Spin of the Day: September 17, 2007

September 17, 2007

Indonesia, Will You Be Mine?

David Case reports on Rick Ness, an employee of the Colorado-based Newmont Mining Corporation who the Indonesian government has accused of dumping dangerous waste into a shallow bay in Sulawesi. "Since 2004," Case writes, Ness "has waged a full-time PR and legal campaign to clear his name, with Newmont backing him up at a burn rate of up to $1 million a month." When an infant's death was blamed on the pollution, Ness and Newmont employed "textbook crisis communication. Ness did media interviews and spoke before sympathetic audiences such as the American Chamber of Commerce. He mocked the [Indonesian] government's evidence as 'junk science.' He extolled studies that he said supported the company's argument -- one conducted by the Australian lab CSIRO (and funded by Newmont). ... Meanwhile, Newmont threw its full legal weight at the critics," including independent and government scientists. Ness was acquitted by a provincial court, but the case is now before Indonesia's Supreme Court.

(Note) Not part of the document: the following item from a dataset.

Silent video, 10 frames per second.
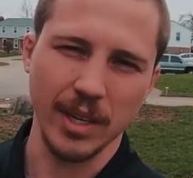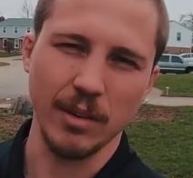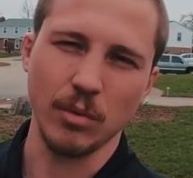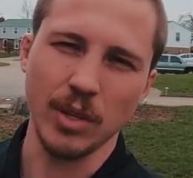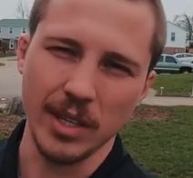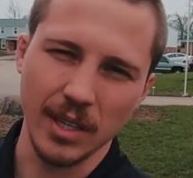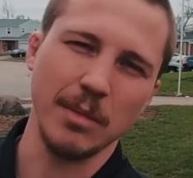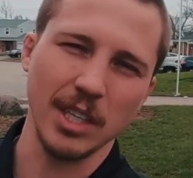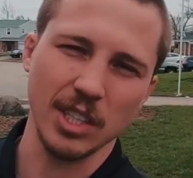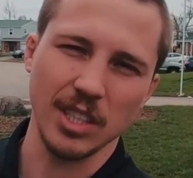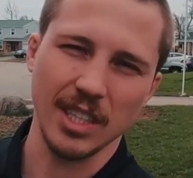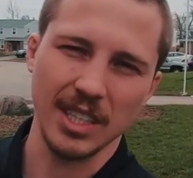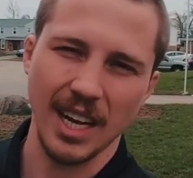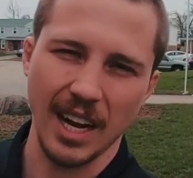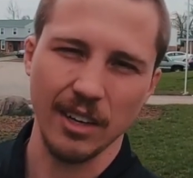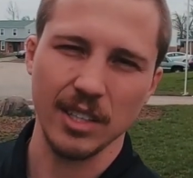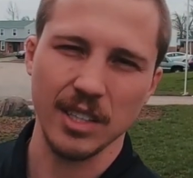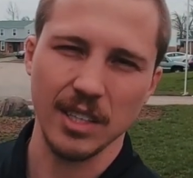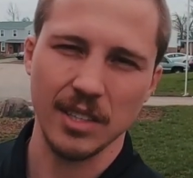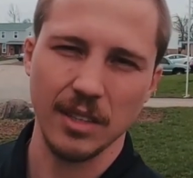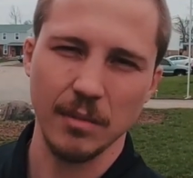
it really diminishes the entire system.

The ExxonMobil Protection Agency

smokestackThe U.S. Environmental Protection Agency allowed an ExxonMobil employee "to peer review the science behind the agency's proposal to deregulate incineration of some industrial by-products," reports Integrity in Science, a project of the Center for Science in the Public Interest. The peer review was overseen by an EPA contractor, Syracuse Research Corporation (SRC). The ExxonMobil employee, Thomas Parkerton, told SRC that his "current employer (and the chemical industry in general) would benefit from" the proposed rule, yet he was allowed to review it, in an apparent breach of EPA guidelines. The rule would allow more than 107,000 tons of hazardous waste burned annually in specially-designed incinerators to instead be disposed of in industrial boilers or municipal incinerators. Consumer and environmental groups decried the "undue agency tolerance of conflicts of interest in its rulemaking process," and urged the EPA to "re-review the science and, if necessary, rewrite the proposed rule."